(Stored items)
◇ ◇ ◇ ◇

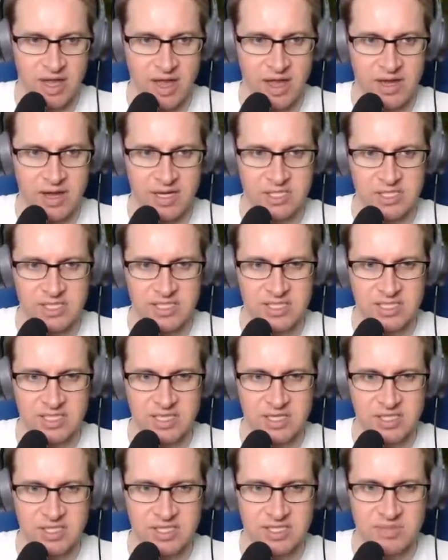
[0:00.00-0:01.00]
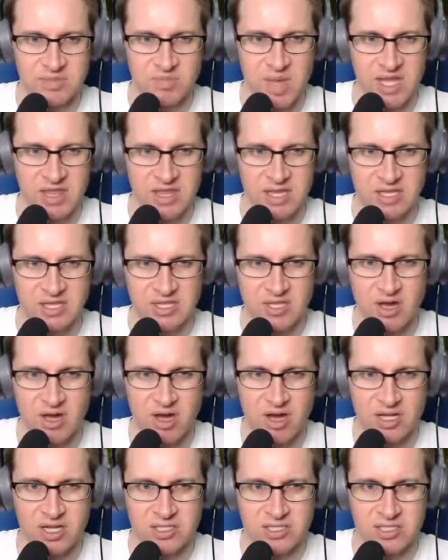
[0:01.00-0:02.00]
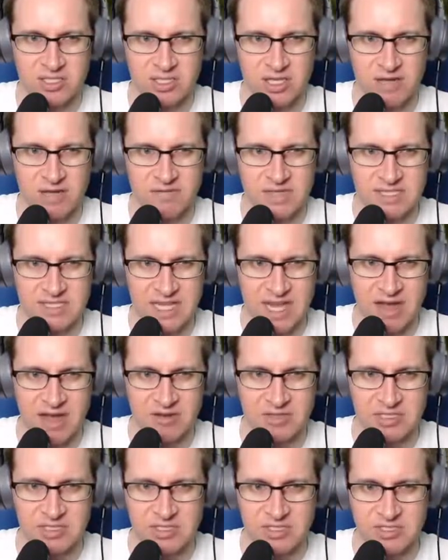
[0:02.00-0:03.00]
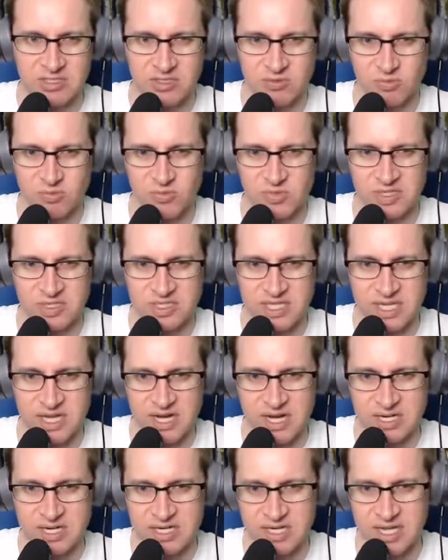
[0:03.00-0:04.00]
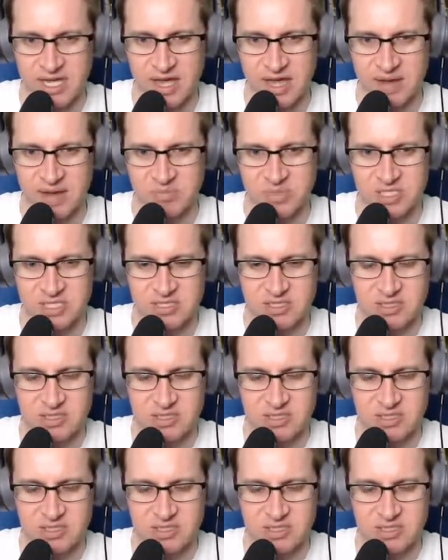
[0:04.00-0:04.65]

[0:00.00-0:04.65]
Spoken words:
And it just make the lawns of these houses look really unkept.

◇ ◇ ◇ ◇

Please write out all the data again word for word, but not the pictures.

» Written answer:
[0:00.00-0:01.00]
[0:01.00-0:02.00]
[0:02.00-0:03.00]
[0:03.00-0:04.00]
[0:04.00-0:04.65]

[0:00.00-0:04.65]
Spoken words:
And it just make the lawns of these houses look really unkept.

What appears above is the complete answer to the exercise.